Renting churches have sung their hallelujahs at the Hollywood Theatre on West Broadway, the Rickshaw Theatre on East Hastings, the gym of Charles Dickens elementary, Granville Island’s Arts Club, the Empire Landmark Hotel, UBC Robson Square, the central library and even the nightclub AuBAR.

Dennis Wilkinson was a pastor who wanted to start a new church in the city. He came to Vancouver from Winnipeg in 2011 with the vision for a neighbourhood-oriented church in the West End.

Friends warned him that not everyone in the West End was friendly towards churches and it would be hard to find an affordable space to rent, not to mention a nearby home for his family of six. While the West End has the city’s largest concentration of artists, it’s also known for its lack of community venues.

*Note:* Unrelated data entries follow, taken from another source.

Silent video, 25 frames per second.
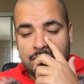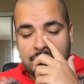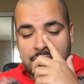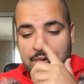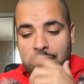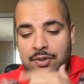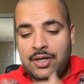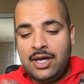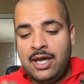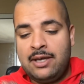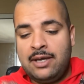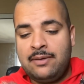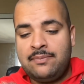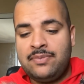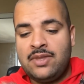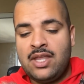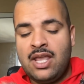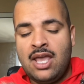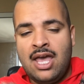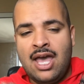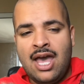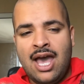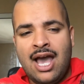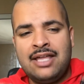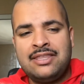Okay?
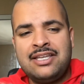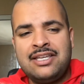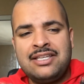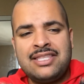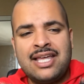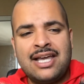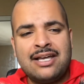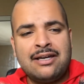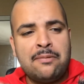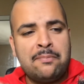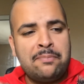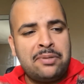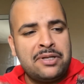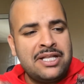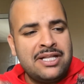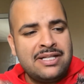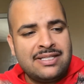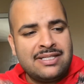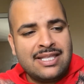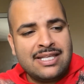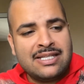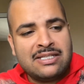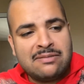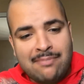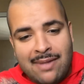I think that completes
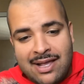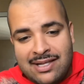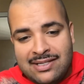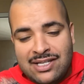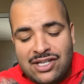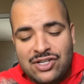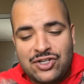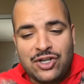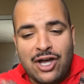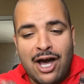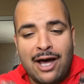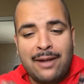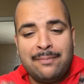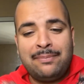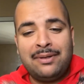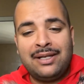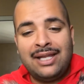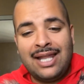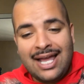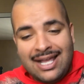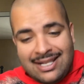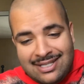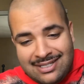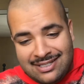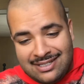this message. God
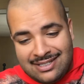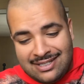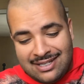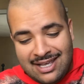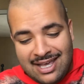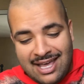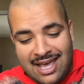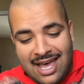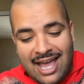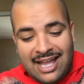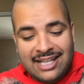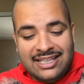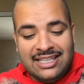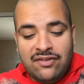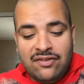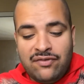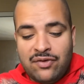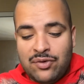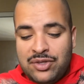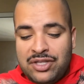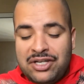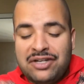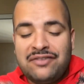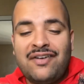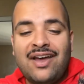bless. I leave you
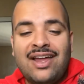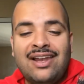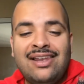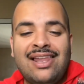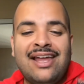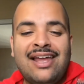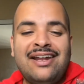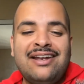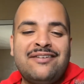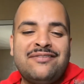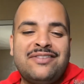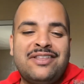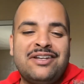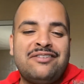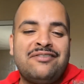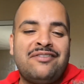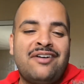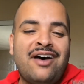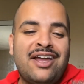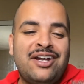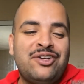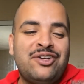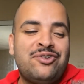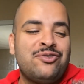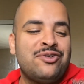in the divine light of the
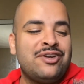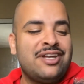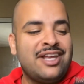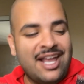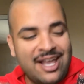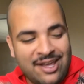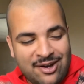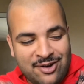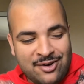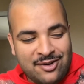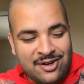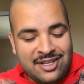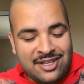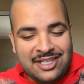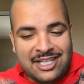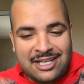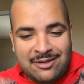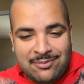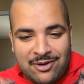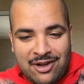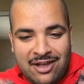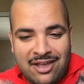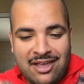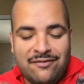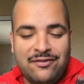divine creator,
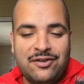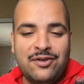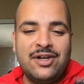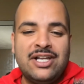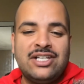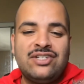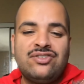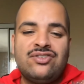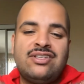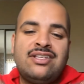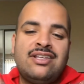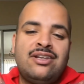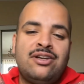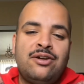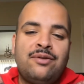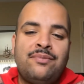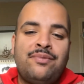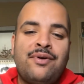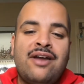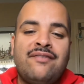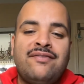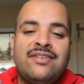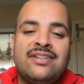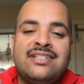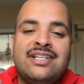Libra. If you're interested in a
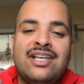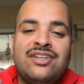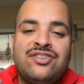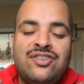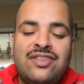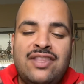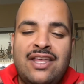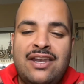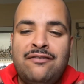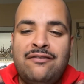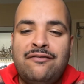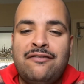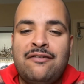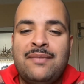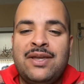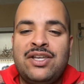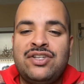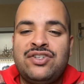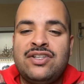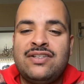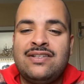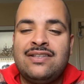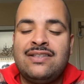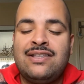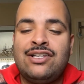private session, that
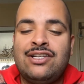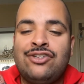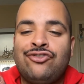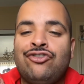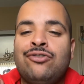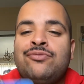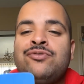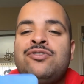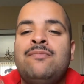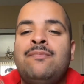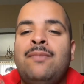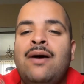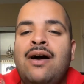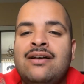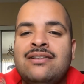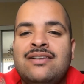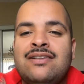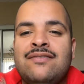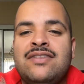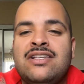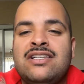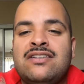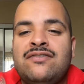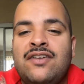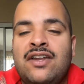information's in the description box of
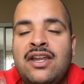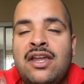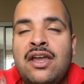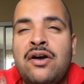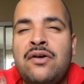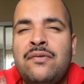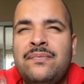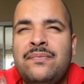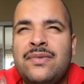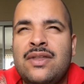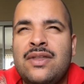this video.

“You have to be really creative if you’re going to come into a city with a family and a faith,” said Wilkinson.

The church, Meta Communities, doesn’t meet in an actual church building every week, but it’s helped with their outreach. They use Wilkinson’s three-bedroom home, the West End’s playgrounds and pubs and even picnics and barbecues to meet the neighbours. Their core members number 30, but community events often have up to 150 attendees.

URBAN PLANNING
The sheer cost of Vancouver might beg the question of why churches are choosing to start in the city rather than the suburbs. One answer lies in religion’s decline.

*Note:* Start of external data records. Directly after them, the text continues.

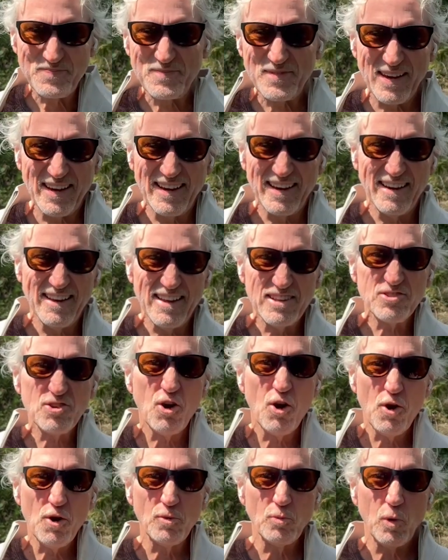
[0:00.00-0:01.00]
Yeah, that's
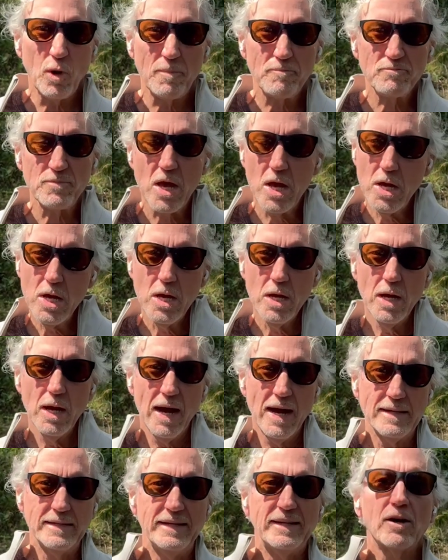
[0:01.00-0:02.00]
hardware.
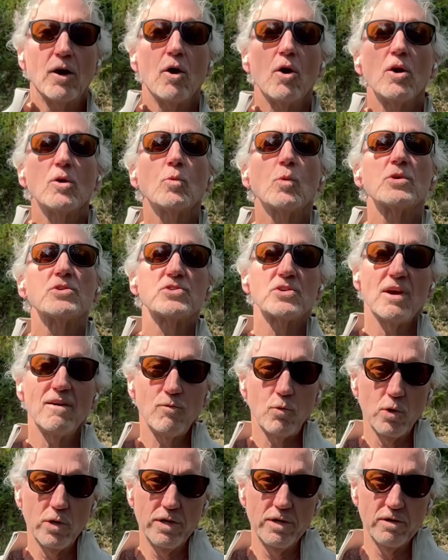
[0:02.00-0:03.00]
I need a
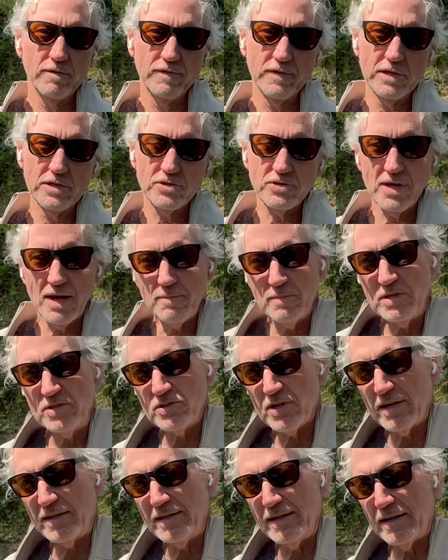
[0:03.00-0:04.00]
hardware-software interface. That means
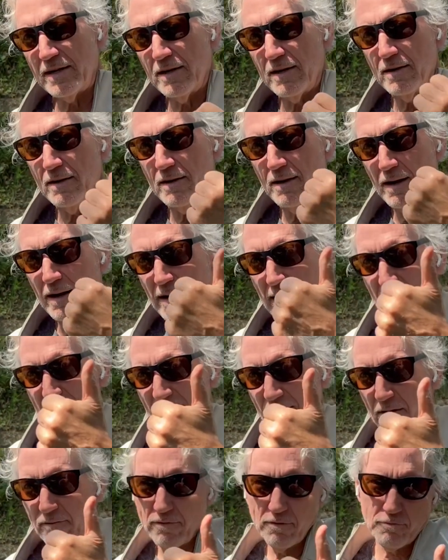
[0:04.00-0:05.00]
I need a
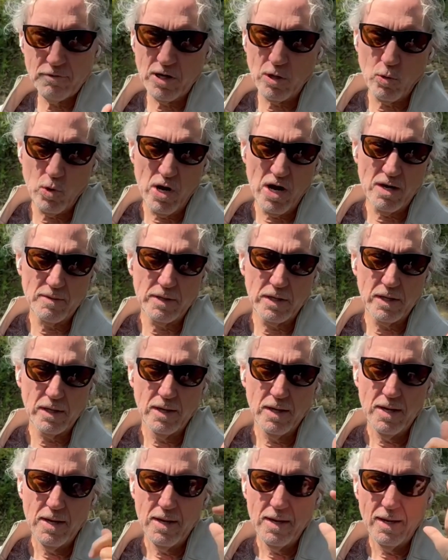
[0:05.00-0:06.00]
high-level requirement.
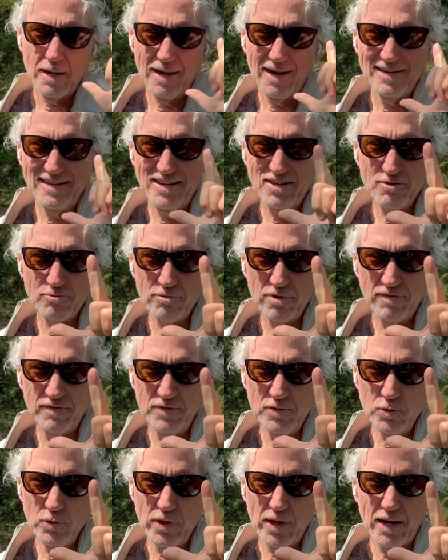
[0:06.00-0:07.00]
I need to
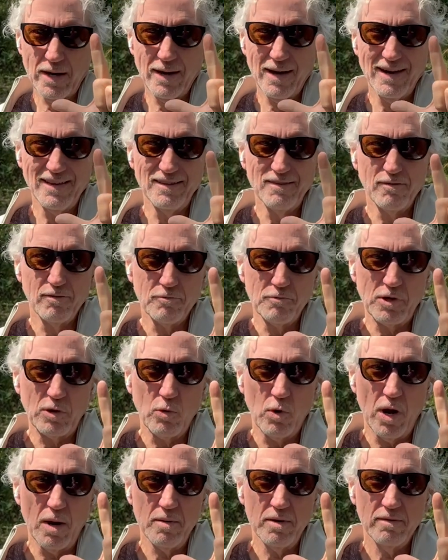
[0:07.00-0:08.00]
review that high-level
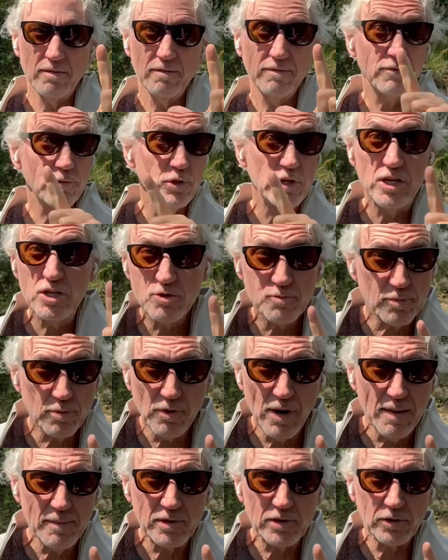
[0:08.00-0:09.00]
requirement for each
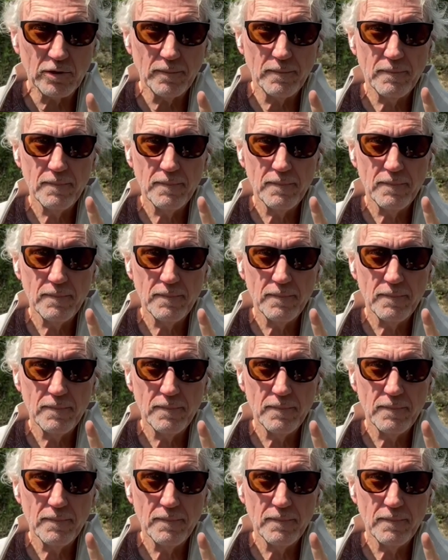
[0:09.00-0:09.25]
parameter.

More than a quarter of Canadians said they had no religious affiliation in the 2011 National Household Survey. In Metro Vancouver, the share of unreligious is even higher at 41 per cent. The liberal mindedness of North America’s west coast is known for being more resistant to religion.

For this very reason, Mark Burch says that’s why church “plants” such as Meta Communities are targeting cities. Burch is the national associate director of C2C, a Canada-wide network that supports church planters — individuals who see the need for a new church in a neighbourhood and usually begin in a grassroots way by meeting in homes or renting.

“For years churches moved away from the cities,” said Burch. “They would maybe sell a building in the urban core and move out to the suburbs and buy a chunk of land. Churches have typically done better in rural than in suburban locations. But in the last 10, 15 years, there’s been a bunch of planters coming back to the urban core saying, hey, we gotta reach our cities.”

LOSS OF HERITAGE
Whether sharing, rezoning or renting will be the saviour of churches in increasingly expensive Vancouver, it’s likely that a few, rare buildings will be lost along the way.

Photo Dan Toulgoet
Photo Dan Toulgoet

Oakridge United was included on Heritage Vancouver’s list of top endangered sites last year. Another church, Kerrisdale Baptist, made the list the year before. Eleven religious properties have been demolished since 2000, according to city data.

“I will be one of those who weep when the building goes down,” said Oakridge United’s Rev. Neill McCrae.

The congregation has until the end of the year to say goodbye — goodbye to the cornerstone, goodbye to the bell tower, goodbye to the sanctuary, goodbye to another house in Vancouver.